### Extracted material:
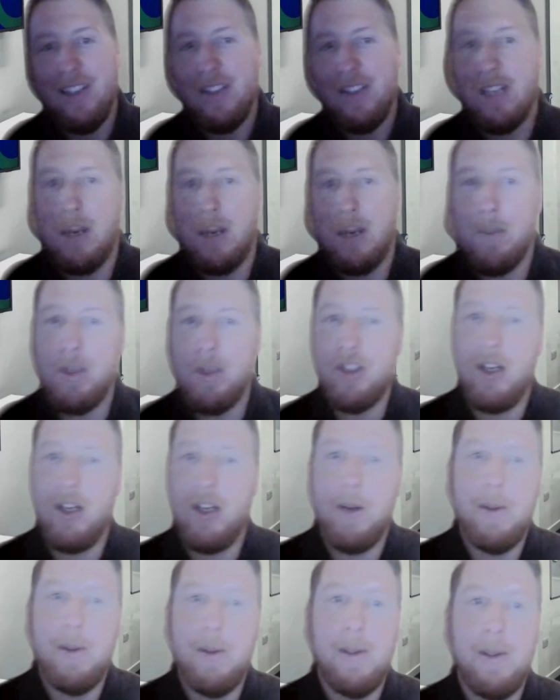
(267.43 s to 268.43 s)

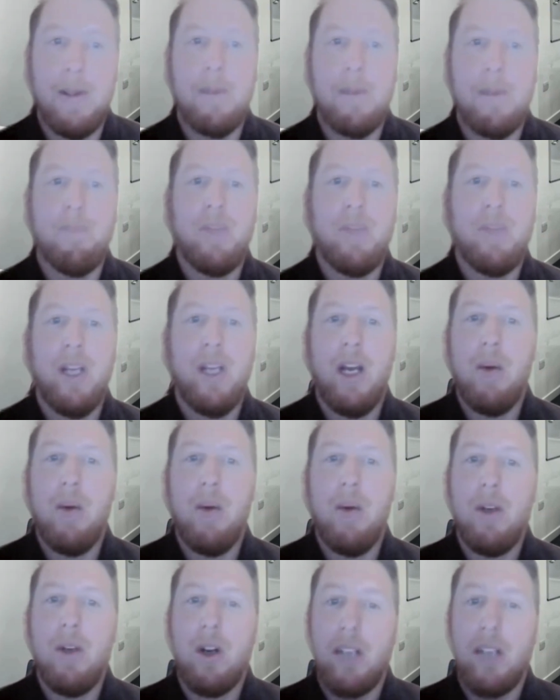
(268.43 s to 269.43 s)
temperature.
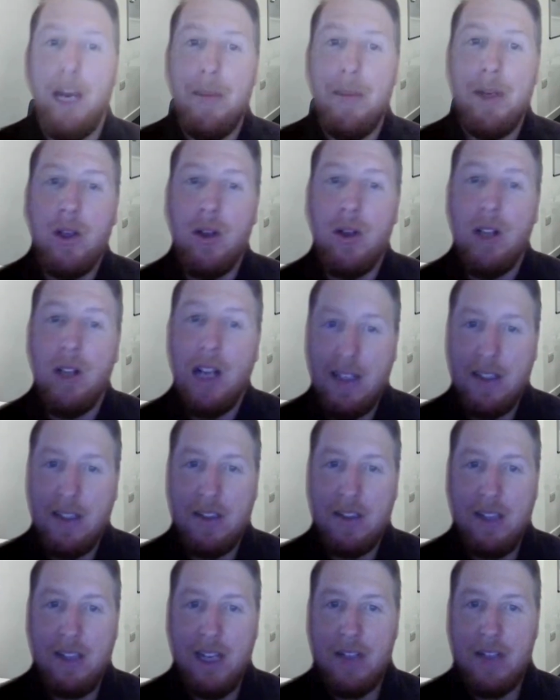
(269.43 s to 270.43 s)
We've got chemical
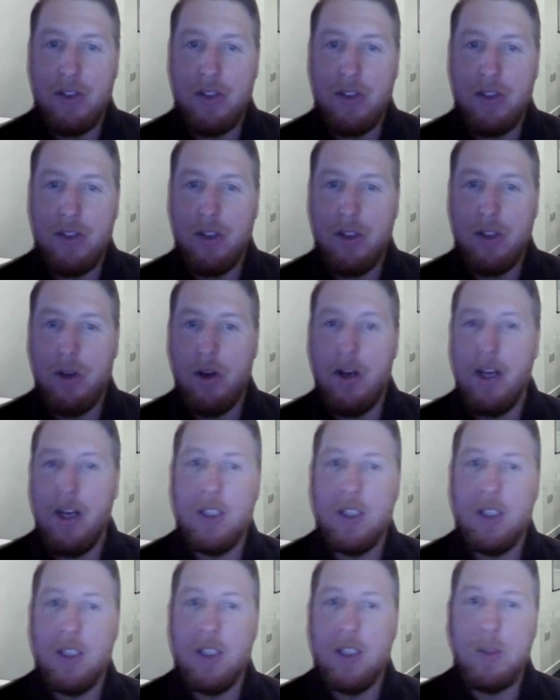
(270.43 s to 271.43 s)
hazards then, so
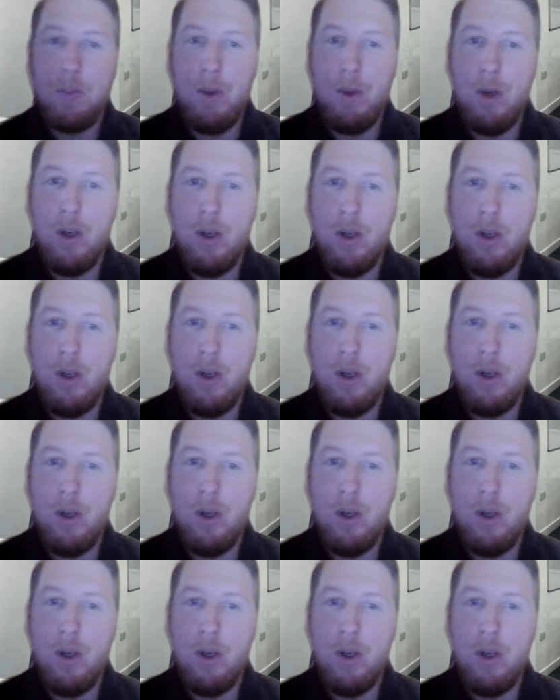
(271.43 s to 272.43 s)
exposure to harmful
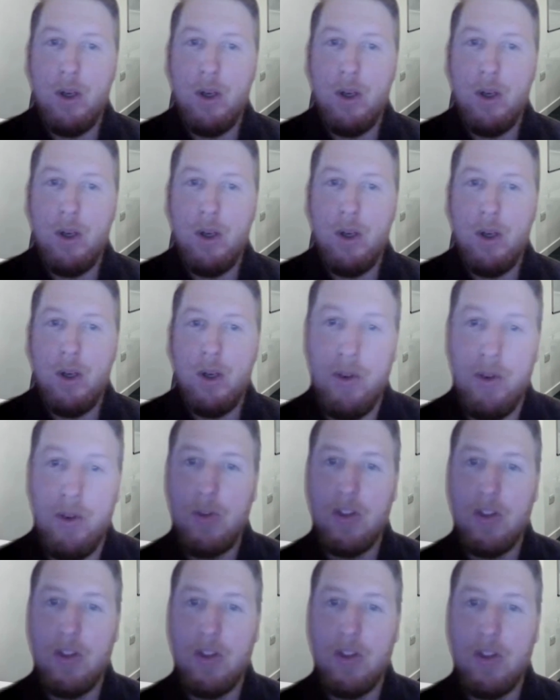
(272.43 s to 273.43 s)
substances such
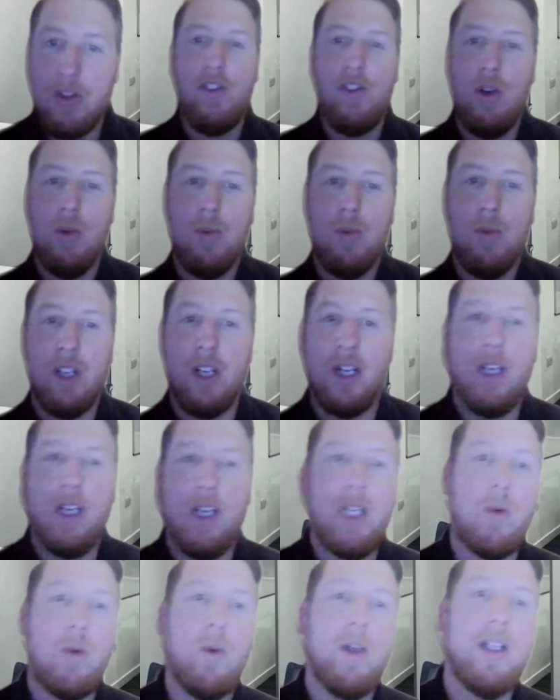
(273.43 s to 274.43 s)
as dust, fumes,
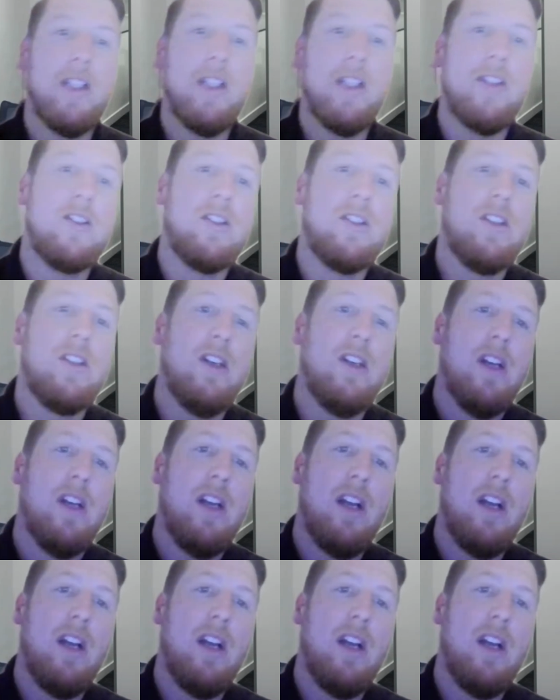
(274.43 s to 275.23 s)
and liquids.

### Task prompt:
Repeat the full listing above exactly, with no pictures in the copy.

### Solution to this problem:
(267.43 s to 268.43 s)

(268.43 s to 269.43 s)
temperature.
(269.43 s to 270.43 s)
We've got chemical
(270.43 s to 271.43 s)
hazards then, so
(271.43 s to 272.43 s)
exposure to harmful
(272.43 s to 273.43 s)
substances such
(273.43 s to 274.43 s)
as dust, fumes,
(274.43 s to 275.23 s)
and liquids.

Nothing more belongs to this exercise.